WORK TASK :: Write out the records in full, exactly as given, but without the images.
WORKING DATA START
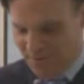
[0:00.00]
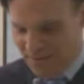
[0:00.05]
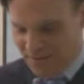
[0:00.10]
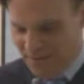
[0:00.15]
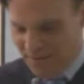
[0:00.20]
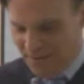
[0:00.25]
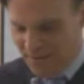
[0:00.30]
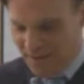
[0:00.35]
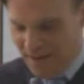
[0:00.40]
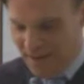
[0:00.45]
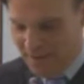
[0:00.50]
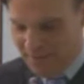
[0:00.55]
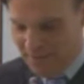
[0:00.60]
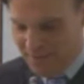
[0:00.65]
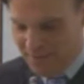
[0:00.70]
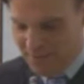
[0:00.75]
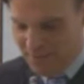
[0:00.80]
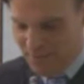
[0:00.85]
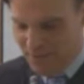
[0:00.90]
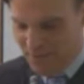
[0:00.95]
and
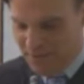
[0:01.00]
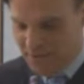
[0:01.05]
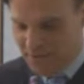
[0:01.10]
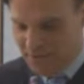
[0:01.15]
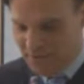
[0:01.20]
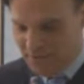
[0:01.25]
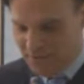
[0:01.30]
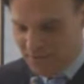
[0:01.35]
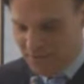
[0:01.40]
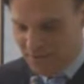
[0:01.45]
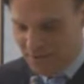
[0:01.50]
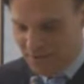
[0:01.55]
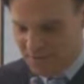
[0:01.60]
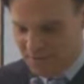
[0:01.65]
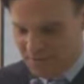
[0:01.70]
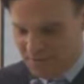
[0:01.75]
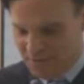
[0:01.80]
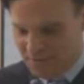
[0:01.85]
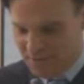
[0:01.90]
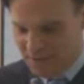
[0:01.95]
had the speeches of
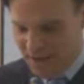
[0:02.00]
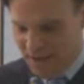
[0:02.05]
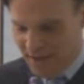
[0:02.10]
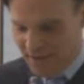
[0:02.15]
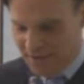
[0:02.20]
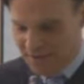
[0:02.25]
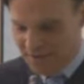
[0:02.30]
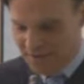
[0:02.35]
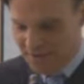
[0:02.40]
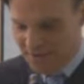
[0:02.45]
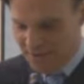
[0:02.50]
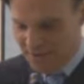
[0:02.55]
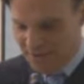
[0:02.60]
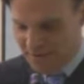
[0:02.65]
Justice Jackson,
WORKING DATA END
EXERCISE RESPONSE ::
[0:00.00]
[0:00.05]
[0:00.10]
[0:00.15]
[0:00.20]
[0:00.25]
[0:00.30]
[0:00.35]
[0:00.40]
[0:00.45]
[0:00.50]
[0:00.55]
[0:00.60]
[0:00.65]
[0:00.70]
[0:00.75]
[0:00.80]
[0:00.85]
[0:00.90]
[0:00.95]
and
[0:01.00]
[0:01.05]
[0:01.10]
[0:01.15]
[0:01.20]
[0:01.25]
[0:01.30]
[0:01.35]
[0:01.40]
[0:01.45]
[0:01.50]
[0:01.55]
[0:01.60]
[0:01.65]
[0:01.70]
[0:01.75]
[0:01.80]
[0:01.85]
[0:01.90]
[0:01.95]
had the speeches of
[0:02.00]
[0:02.05]
[0:02.10]
[0:02.15]
[0:02.20]
[0:02.25]
[0:02.30]
[0:02.35]
[0:02.40]
[0:02.45]
[0:02.50]
[0:02.55]
[0:02.60]
[0:02.65]
Justice Jackson,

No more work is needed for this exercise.